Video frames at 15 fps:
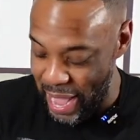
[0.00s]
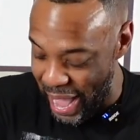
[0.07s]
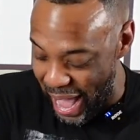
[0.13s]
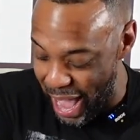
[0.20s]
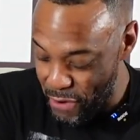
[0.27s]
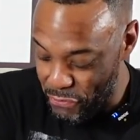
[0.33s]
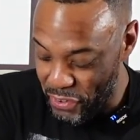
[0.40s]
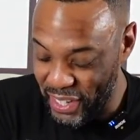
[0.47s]

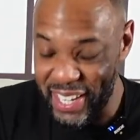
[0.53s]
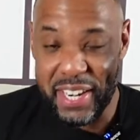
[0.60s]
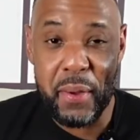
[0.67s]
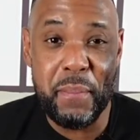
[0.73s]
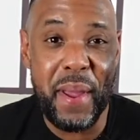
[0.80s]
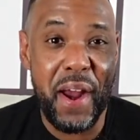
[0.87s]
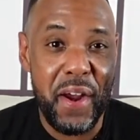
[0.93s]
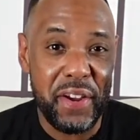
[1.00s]
African
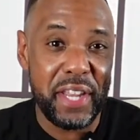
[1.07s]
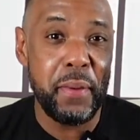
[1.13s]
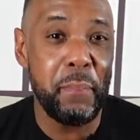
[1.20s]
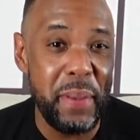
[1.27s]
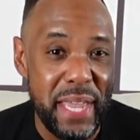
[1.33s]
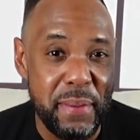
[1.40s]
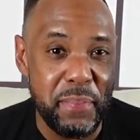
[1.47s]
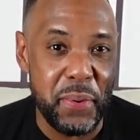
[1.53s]
American
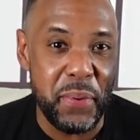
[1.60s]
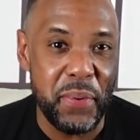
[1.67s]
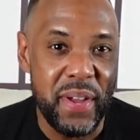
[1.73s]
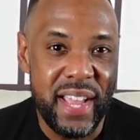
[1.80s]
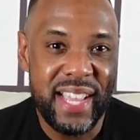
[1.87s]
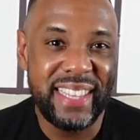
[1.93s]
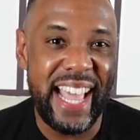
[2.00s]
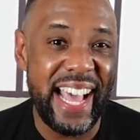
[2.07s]
people
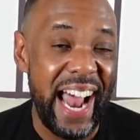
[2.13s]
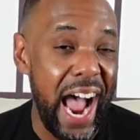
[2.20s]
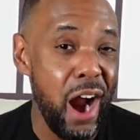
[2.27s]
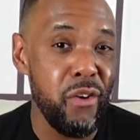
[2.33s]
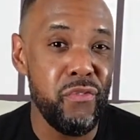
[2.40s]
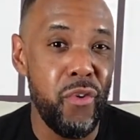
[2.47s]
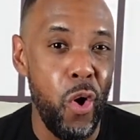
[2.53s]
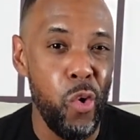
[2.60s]
that
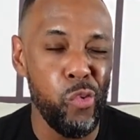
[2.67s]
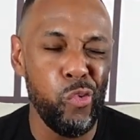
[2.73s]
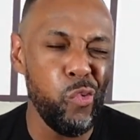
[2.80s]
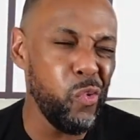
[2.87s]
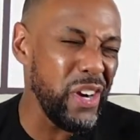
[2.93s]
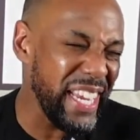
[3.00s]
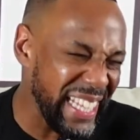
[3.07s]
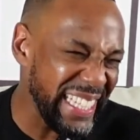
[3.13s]
our vote
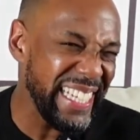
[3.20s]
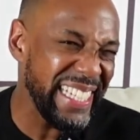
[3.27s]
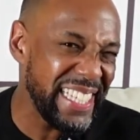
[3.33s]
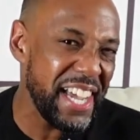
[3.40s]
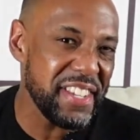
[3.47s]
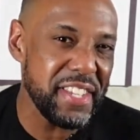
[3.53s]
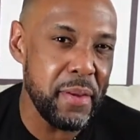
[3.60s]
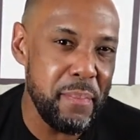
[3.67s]
really
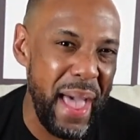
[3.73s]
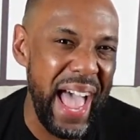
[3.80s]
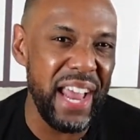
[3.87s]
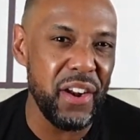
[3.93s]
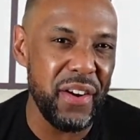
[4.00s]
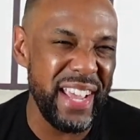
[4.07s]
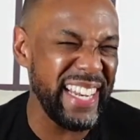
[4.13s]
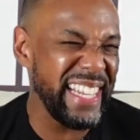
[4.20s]
doesn't
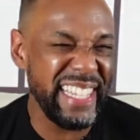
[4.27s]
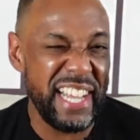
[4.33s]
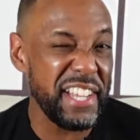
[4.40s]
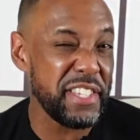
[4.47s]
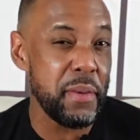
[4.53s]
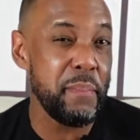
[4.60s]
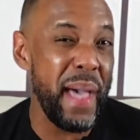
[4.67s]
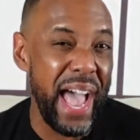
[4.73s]
matter and it
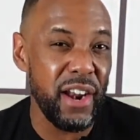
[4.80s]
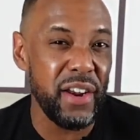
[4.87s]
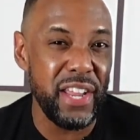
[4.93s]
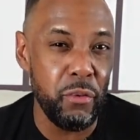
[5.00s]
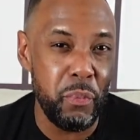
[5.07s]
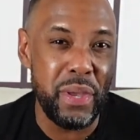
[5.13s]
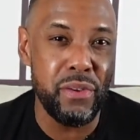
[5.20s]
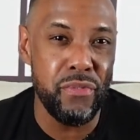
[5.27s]
doesn't matter
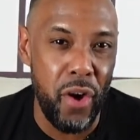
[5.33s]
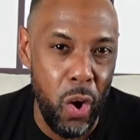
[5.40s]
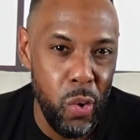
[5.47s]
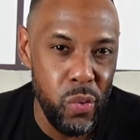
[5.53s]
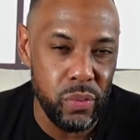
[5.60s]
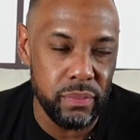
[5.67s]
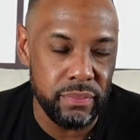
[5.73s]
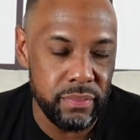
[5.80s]
if we
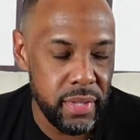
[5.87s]
vote?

> **Task to carry out**
Omit all pictures and repeat the rest of the records verbatim.

> **Expected answer**
Video frames at 15 fps:
[0.00s]
[0.07s]
[0.13s]
[0.20s]
[0.27s]
[0.33s]
[0.40s]
[0.47s]

[0.53s]
[0.60s]
[0.67s]
[0.73s]
[0.80s]
[0.87s]
[0.93s]
[1.00s]
African
[1.07s]
[1.13s]
[1.20s]
[1.27s]
[1.33s]
[1.40s]
[1.47s]
[1.53s]
American
[1.60s]
[1.67s]
[1.73s]
[1.80s]
[1.87s]
[1.93s]
[2.00s]
[2.07s]
people
[2.13s]
[2.20s]
[2.27s]
[2.33s]
[2.40s]
[2.47s]
[2.53s]
[2.60s]
that
[2.67s]
[2.73s]
[2.80s]
[2.87s]
[2.93s]
[3.00s]
[3.07s]
[3.13s]
our vote
[3.20s]
[3.27s]
[3.33s]
[3.40s]
[3.47s]
[3.53s]
[3.60s]
[3.67s]
really
[3.73s]
[3.80s]
[3.87s]
[3.93s]
[4.00s]
[4.07s]
[4.13s]
[4.20s]
doesn't
[4.27s]
[4.33s]
[4.40s]
[4.47s]
[4.53s]
[4.60s]
[4.67s]
[4.73s]
matter and it
[4.80s]
[4.87s]
[4.93s]
[5.00s]
[5.07s]
[5.13s]
[5.20s]
[5.27s]
doesn't matter
[5.33s]
[5.40s]
[5.47s]
[5.53s]
[5.60s]
[5.67s]
[5.73s]
[5.80s]
if we
[5.87s]
vote?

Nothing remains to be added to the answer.